# WHAT YOU NEED TO DO
Transcribe each entry exactly; skip the images.

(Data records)
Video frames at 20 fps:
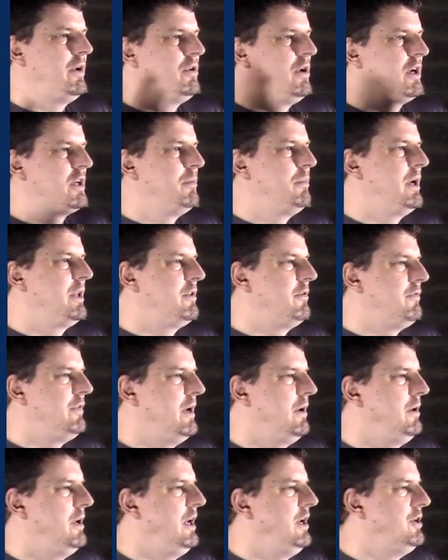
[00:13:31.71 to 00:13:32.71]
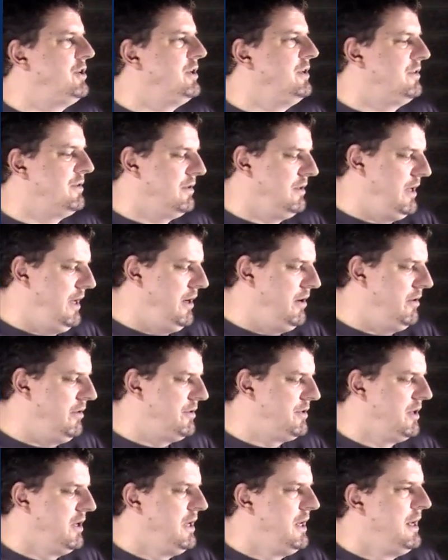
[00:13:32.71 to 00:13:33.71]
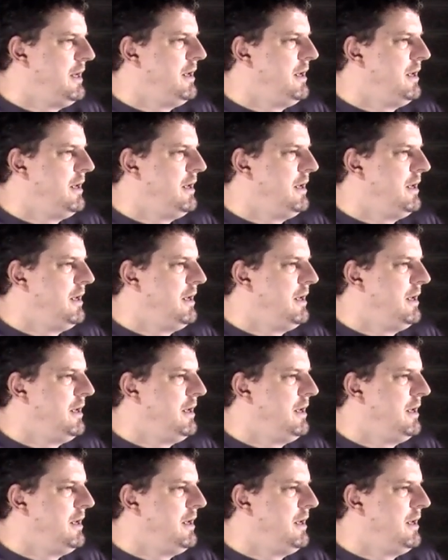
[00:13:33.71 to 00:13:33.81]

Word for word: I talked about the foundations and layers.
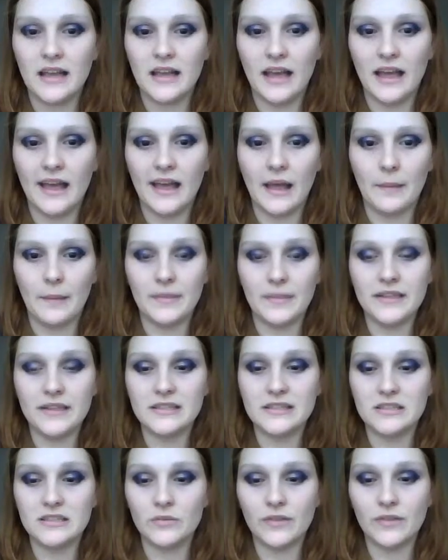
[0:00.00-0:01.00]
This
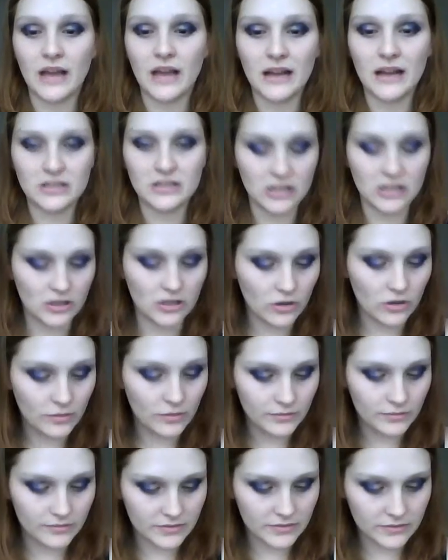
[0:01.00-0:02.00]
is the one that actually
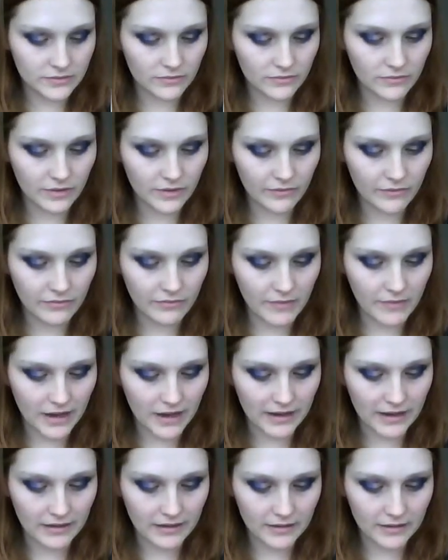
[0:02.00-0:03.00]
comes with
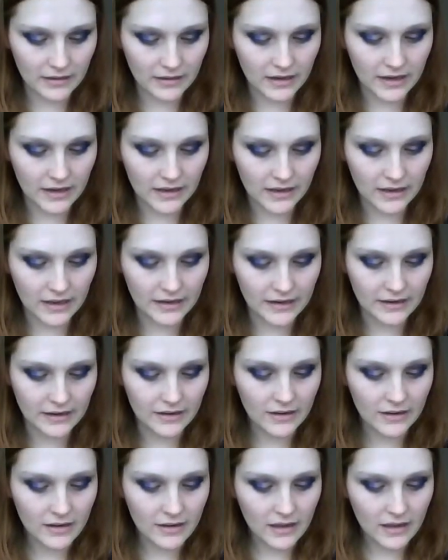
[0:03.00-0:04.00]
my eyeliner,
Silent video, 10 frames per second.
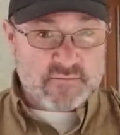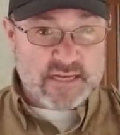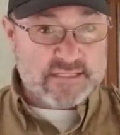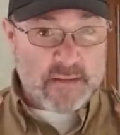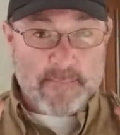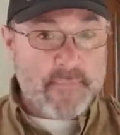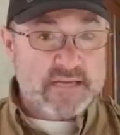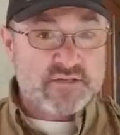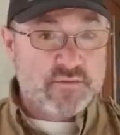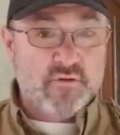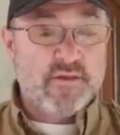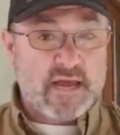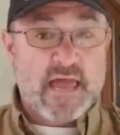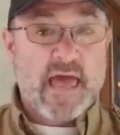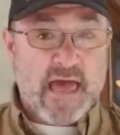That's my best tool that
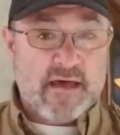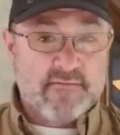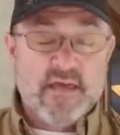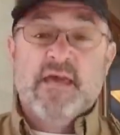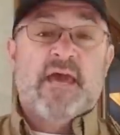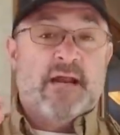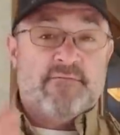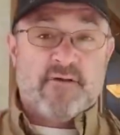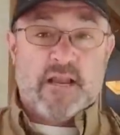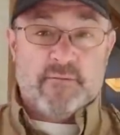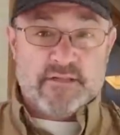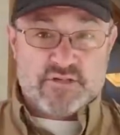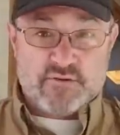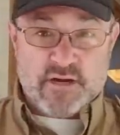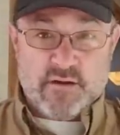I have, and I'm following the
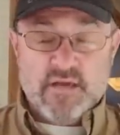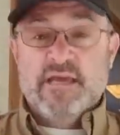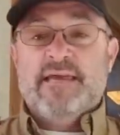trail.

# RESULT BELOW
Video frames at 20 fps:
[00:13:31.71 to 00:13:32.71]
[00:13:32.71 to 00:13:33.71]
[00:13:33.71 to 00:13:33.81]

Word for word: I talked about the foundations and layers.
[0:00.00-0:01.00]
This
[0:01.00-0:02.00]
is the one that actually
[0:02.00-0:03.00]
comes with
[0:03.00-0:04.00]
my eyeliner,
Silent video, 10 frames per second.
That's my best tool that
I have, and I'm following the
trail.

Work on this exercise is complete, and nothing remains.